What is being asked:
The answer must consist only of the lines in the records below from the line with "[2:03.89-2:04.96]" to the line with "Lip reading: miserable", both included, copied word for word with every picture left out.

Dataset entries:
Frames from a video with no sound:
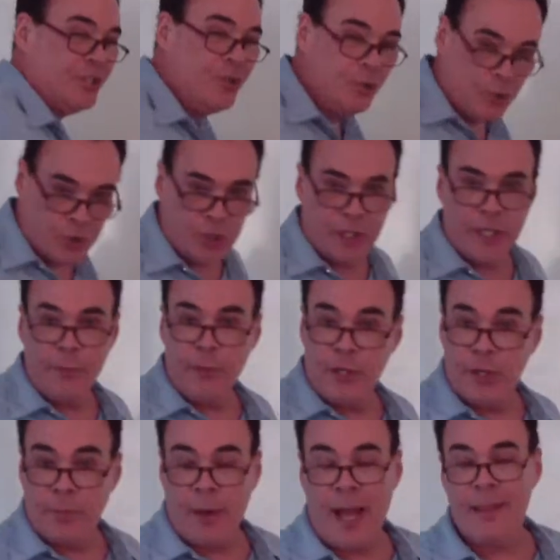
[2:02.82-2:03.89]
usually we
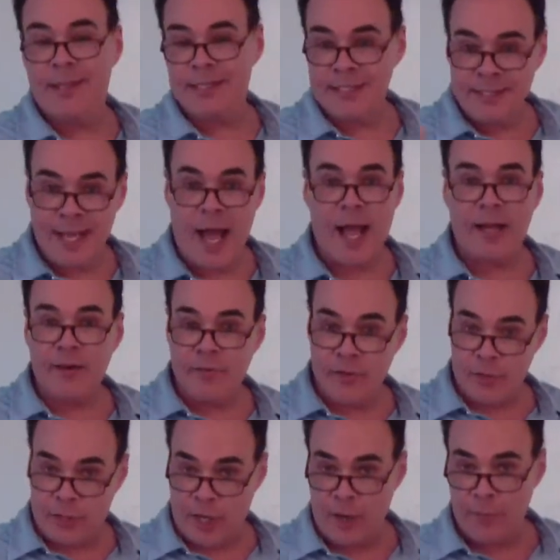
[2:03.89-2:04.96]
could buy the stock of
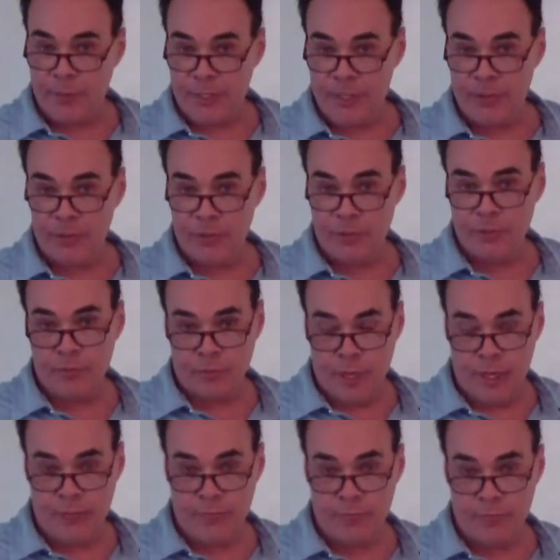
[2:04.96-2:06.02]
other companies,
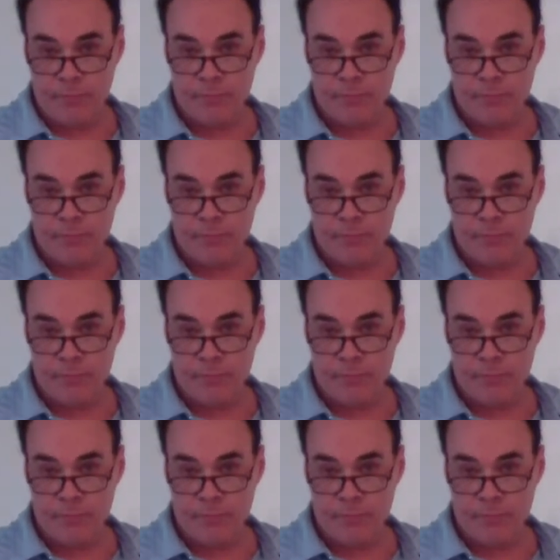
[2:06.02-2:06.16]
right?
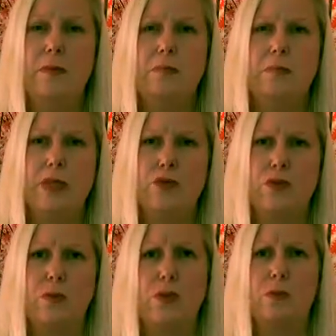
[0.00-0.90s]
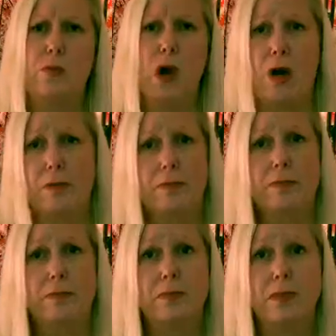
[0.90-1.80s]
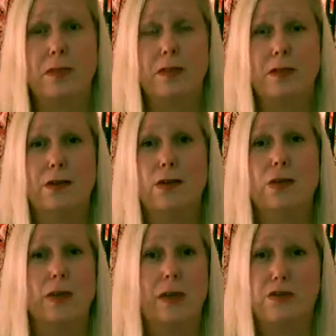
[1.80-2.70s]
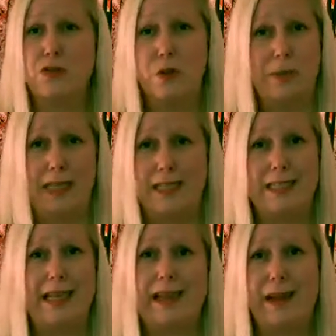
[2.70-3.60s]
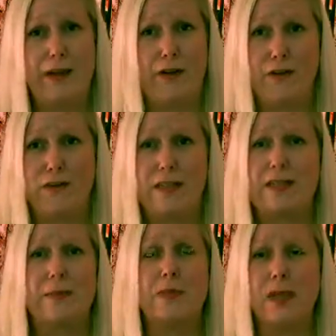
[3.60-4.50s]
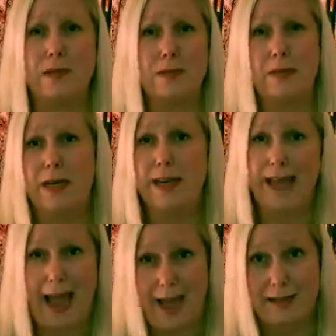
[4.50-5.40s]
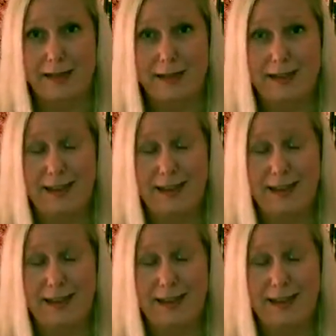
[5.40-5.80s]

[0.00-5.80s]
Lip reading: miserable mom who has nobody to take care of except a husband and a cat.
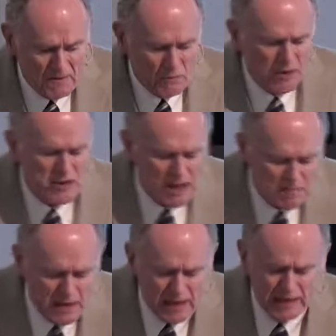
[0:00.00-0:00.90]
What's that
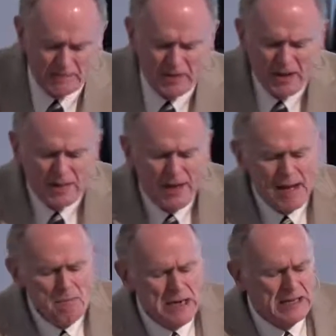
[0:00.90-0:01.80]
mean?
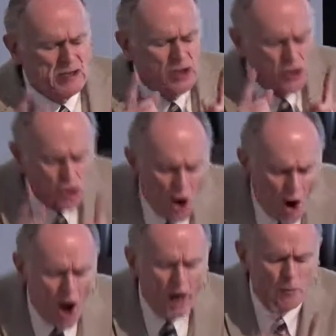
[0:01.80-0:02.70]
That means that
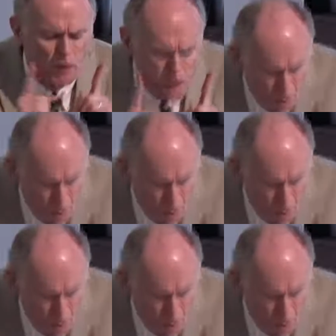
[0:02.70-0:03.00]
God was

--

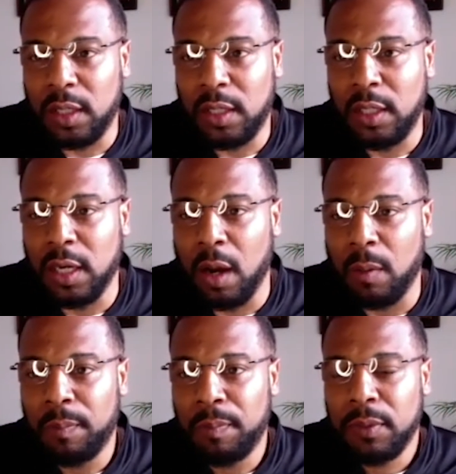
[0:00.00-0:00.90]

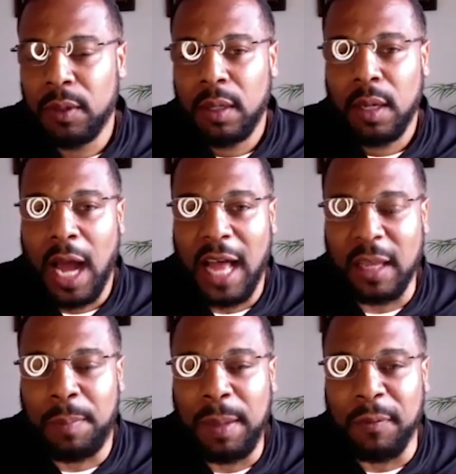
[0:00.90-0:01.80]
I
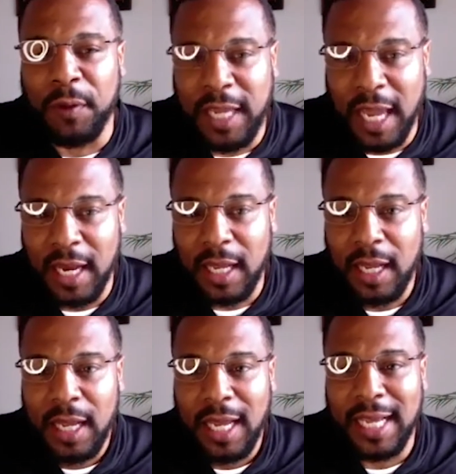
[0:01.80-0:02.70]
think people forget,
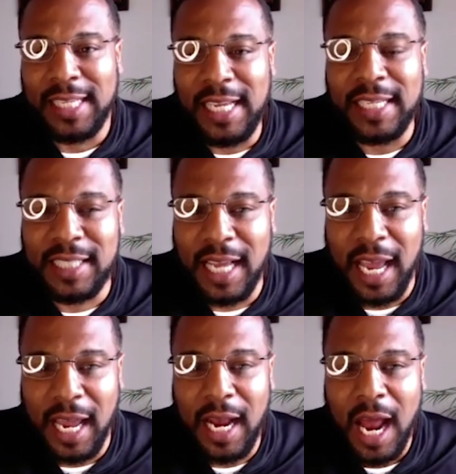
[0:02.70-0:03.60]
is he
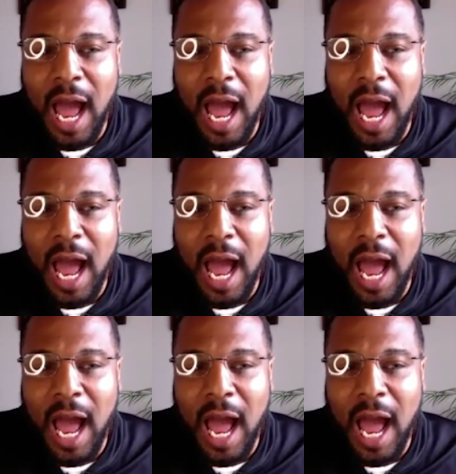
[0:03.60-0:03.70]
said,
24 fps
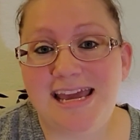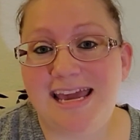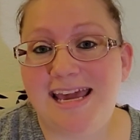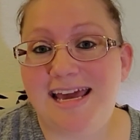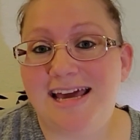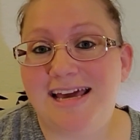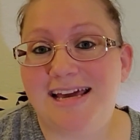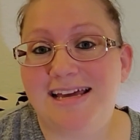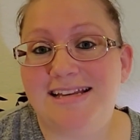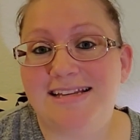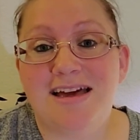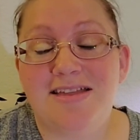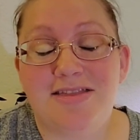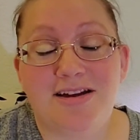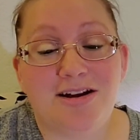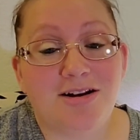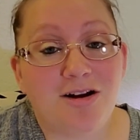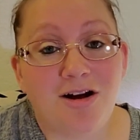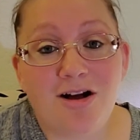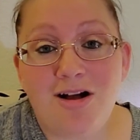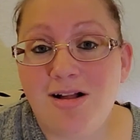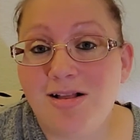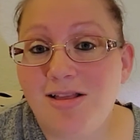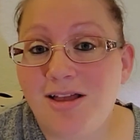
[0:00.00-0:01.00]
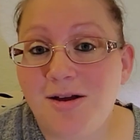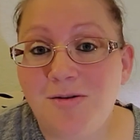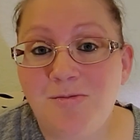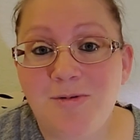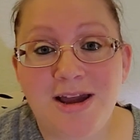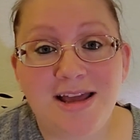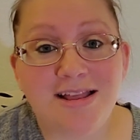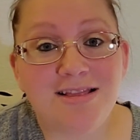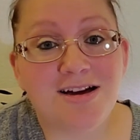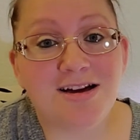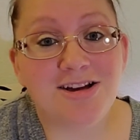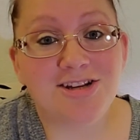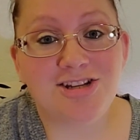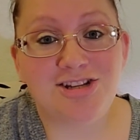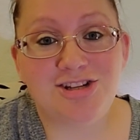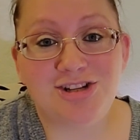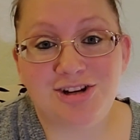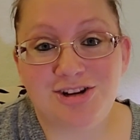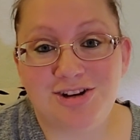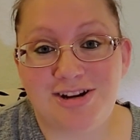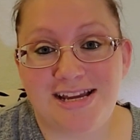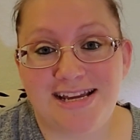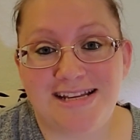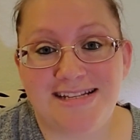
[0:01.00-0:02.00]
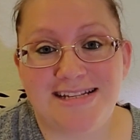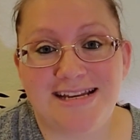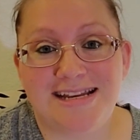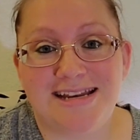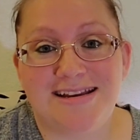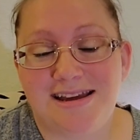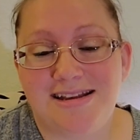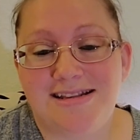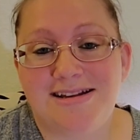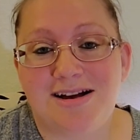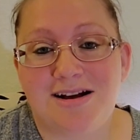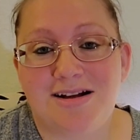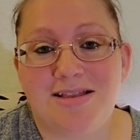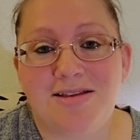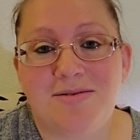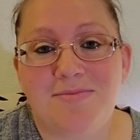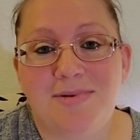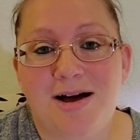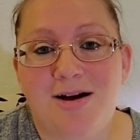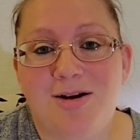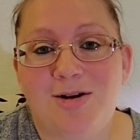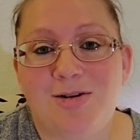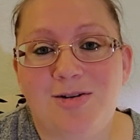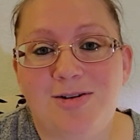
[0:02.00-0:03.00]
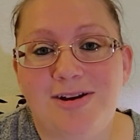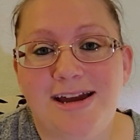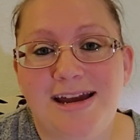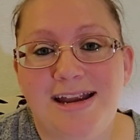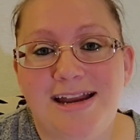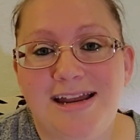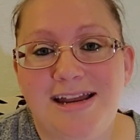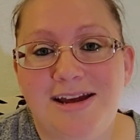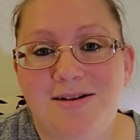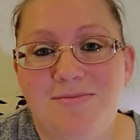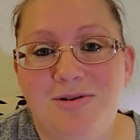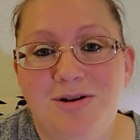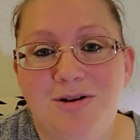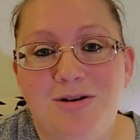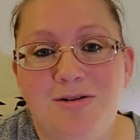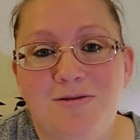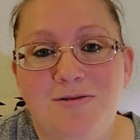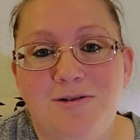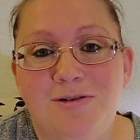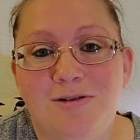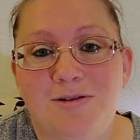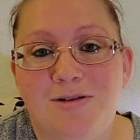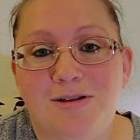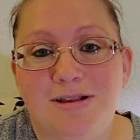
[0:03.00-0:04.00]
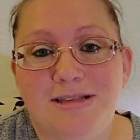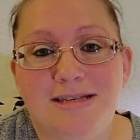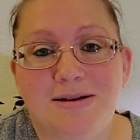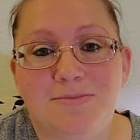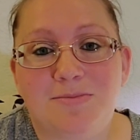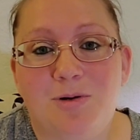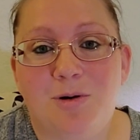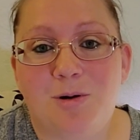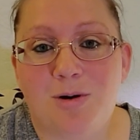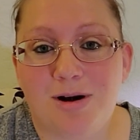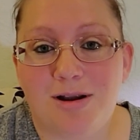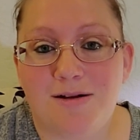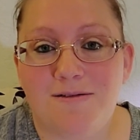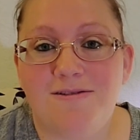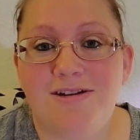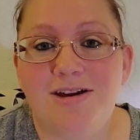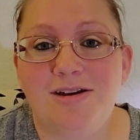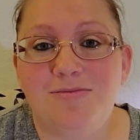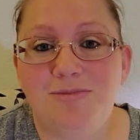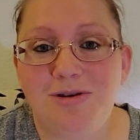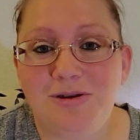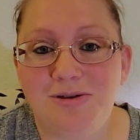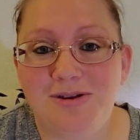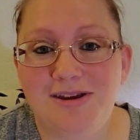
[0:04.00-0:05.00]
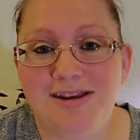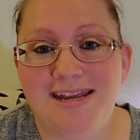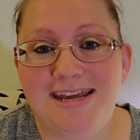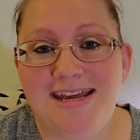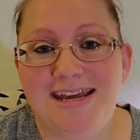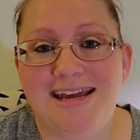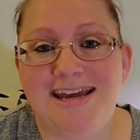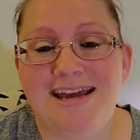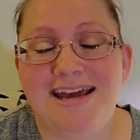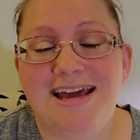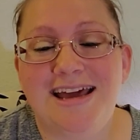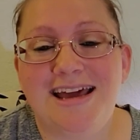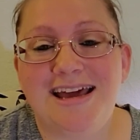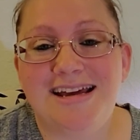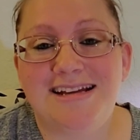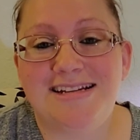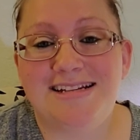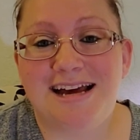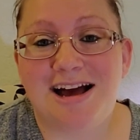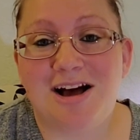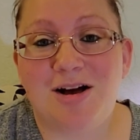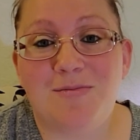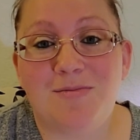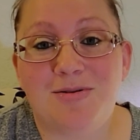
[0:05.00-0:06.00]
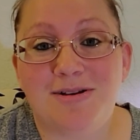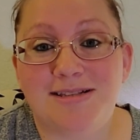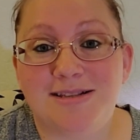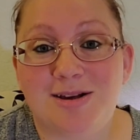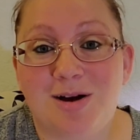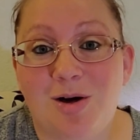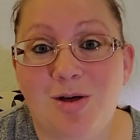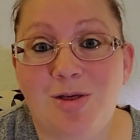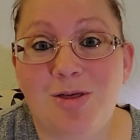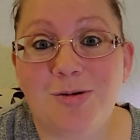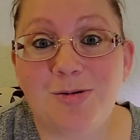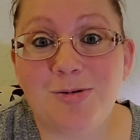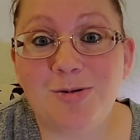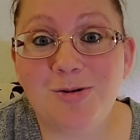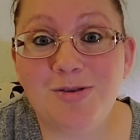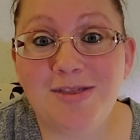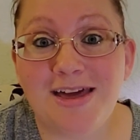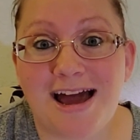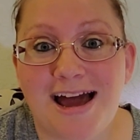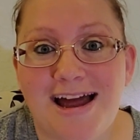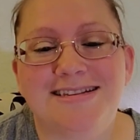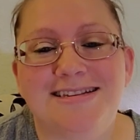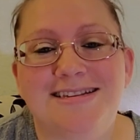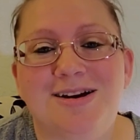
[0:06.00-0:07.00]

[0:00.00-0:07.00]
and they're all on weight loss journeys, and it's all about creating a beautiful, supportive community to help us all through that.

The answer:
[2:03.89-2:04.96]
could buy the stock of
[2:04.96-2:06.02]
other companies,
[2:06.02-2:06.16]
right?
[0.00-0.90s]
[0.90-1.80s]
[1.80-2.70s]
[2.70-3.60s]
[3.60-4.50s]
[4.50-5.40s]
[5.40-5.80s]

[0.00-5.80s]
Lip reading: miserable mom who has nobody to take care of except a husband and a cat.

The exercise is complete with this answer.